__Your instructions__:
Every line of the material is to be reproduced verbatim.

__Provided records__:
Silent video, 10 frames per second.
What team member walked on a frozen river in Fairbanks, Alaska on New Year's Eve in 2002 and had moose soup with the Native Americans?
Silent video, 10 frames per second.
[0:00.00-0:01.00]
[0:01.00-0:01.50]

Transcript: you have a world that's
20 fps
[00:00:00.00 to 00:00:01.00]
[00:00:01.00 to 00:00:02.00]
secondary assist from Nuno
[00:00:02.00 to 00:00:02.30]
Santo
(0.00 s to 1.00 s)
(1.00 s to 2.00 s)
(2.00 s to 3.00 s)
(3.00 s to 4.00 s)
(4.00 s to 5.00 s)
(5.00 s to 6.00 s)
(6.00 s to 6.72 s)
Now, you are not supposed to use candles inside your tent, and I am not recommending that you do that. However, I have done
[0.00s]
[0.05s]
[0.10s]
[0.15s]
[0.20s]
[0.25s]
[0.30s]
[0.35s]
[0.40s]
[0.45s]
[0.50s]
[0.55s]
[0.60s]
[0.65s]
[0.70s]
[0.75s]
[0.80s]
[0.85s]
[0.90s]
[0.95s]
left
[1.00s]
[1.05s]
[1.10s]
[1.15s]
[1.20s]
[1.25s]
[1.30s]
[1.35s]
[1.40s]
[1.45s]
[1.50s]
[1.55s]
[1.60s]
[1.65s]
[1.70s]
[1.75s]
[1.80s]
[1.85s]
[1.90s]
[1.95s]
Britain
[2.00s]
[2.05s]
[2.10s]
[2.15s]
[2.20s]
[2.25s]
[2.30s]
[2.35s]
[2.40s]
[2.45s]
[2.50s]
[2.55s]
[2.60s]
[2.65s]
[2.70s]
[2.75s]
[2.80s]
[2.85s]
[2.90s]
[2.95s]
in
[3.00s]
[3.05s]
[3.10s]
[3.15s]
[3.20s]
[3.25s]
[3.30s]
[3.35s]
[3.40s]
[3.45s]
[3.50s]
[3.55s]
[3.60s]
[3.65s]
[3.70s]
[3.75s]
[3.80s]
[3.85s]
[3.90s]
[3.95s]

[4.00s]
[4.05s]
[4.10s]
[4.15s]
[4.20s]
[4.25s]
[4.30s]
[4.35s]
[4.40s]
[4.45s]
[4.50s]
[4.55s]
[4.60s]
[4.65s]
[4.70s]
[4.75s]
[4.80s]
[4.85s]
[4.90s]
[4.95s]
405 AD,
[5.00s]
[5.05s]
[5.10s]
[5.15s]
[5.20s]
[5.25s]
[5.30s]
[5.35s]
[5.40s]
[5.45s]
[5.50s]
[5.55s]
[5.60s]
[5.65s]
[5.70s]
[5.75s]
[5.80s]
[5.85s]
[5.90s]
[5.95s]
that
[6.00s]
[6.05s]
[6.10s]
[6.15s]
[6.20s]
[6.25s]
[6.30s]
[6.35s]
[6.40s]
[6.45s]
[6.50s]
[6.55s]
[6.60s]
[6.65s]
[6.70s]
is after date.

__Completed exercise__:
Silent video, 10 frames per second.
What team member walked on a frozen river in Fairbanks, Alaska on New Year's Eve in 2002 and had moose soup with the Native Americans?
Silent video, 10 frames per second.
[0:00.00-0:01.00]
[0:01.00-0:01.50]

Transcript: you have a world that's
20 fps
[00:00:00.00 to 00:00:01.00]
[00:00:01.00 to 00:00:02.00]
secondary assist from Nuno
[00:00:02.00 to 00:00:02.30]
Santo
(0.00 s to 1.00 s)
(1.00 s to 2.00 s)
(2.00 s to 3.00 s)
(3.00 s to 4.00 s)
(4.00 s to 5.00 s)
(5.00 s to 6.00 s)
(6.00 s to 6.72 s)
Now, you are not supposed to use candles inside your tent, and I am not recommending that you do that. However, I have done
[0.00s]
[0.05s]
[0.10s]
[0.15s]
[0.20s]
[0.25s]
[0.30s]
[0.35s]
[0.40s]
[0.45s]
[0.50s]
[0.55s]
[0.60s]
[0.65s]
[0.70s]
[0.75s]
[0.80s]
[0.85s]
[0.90s]
[0.95s]
left
[1.00s]
[1.05s]
[1.10s]
[1.15s]
[1.20s]
[1.25s]
[1.30s]
[1.35s]
[1.40s]
[1.45s]
[1.50s]
[1.55s]
[1.60s]
[1.65s]
[1.70s]
[1.75s]
[1.80s]
[1.85s]
[1.90s]
[1.95s]
Britain
[2.00s]
[2.05s]
[2.10s]
[2.15s]
[2.20s]
[2.25s]
[2.30s]
[2.35s]
[2.40s]
[2.45s]
[2.50s]
[2.55s]
[2.60s]
[2.65s]
[2.70s]
[2.75s]
[2.80s]
[2.85s]
[2.90s]
[2.95s]
in
[3.00s]
[3.05s]
[3.10s]
[3.15s]
[3.20s]
[3.25s]
[3.30s]
[3.35s]
[3.40s]
[3.45s]
[3.50s]
[3.55s]
[3.60s]
[3.65s]
[3.70s]
[3.75s]
[3.80s]
[3.85s]
[3.90s]
[3.95s]

[4.00s]
[4.05s]
[4.10s]
[4.15s]
[4.20s]
[4.25s]
[4.30s]
[4.35s]
[4.40s]
[4.45s]
[4.50s]
[4.55s]
[4.60s]
[4.65s]
[4.70s]
[4.75s]
[4.80s]
[4.85s]
[4.90s]
[4.95s]
405 AD,
[5.00s]
[5.05s]
[5.10s]
[5.15s]
[5.20s]
[5.25s]
[5.30s]
[5.35s]
[5.40s]
[5.45s]
[5.50s]
[5.55s]
[5.60s]
[5.65s]
[5.70s]
[5.75s]
[5.80s]
[5.85s]
[5.90s]
[5.95s]
that
[6.00s]
[6.05s]
[6.10s]
[6.15s]
[6.20s]
[6.25s]
[6.30s]
[6.35s]
[6.40s]
[6.45s]
[6.50s]
[6.55s]
[6.60s]
[6.65s]
[6.70s]
is after date.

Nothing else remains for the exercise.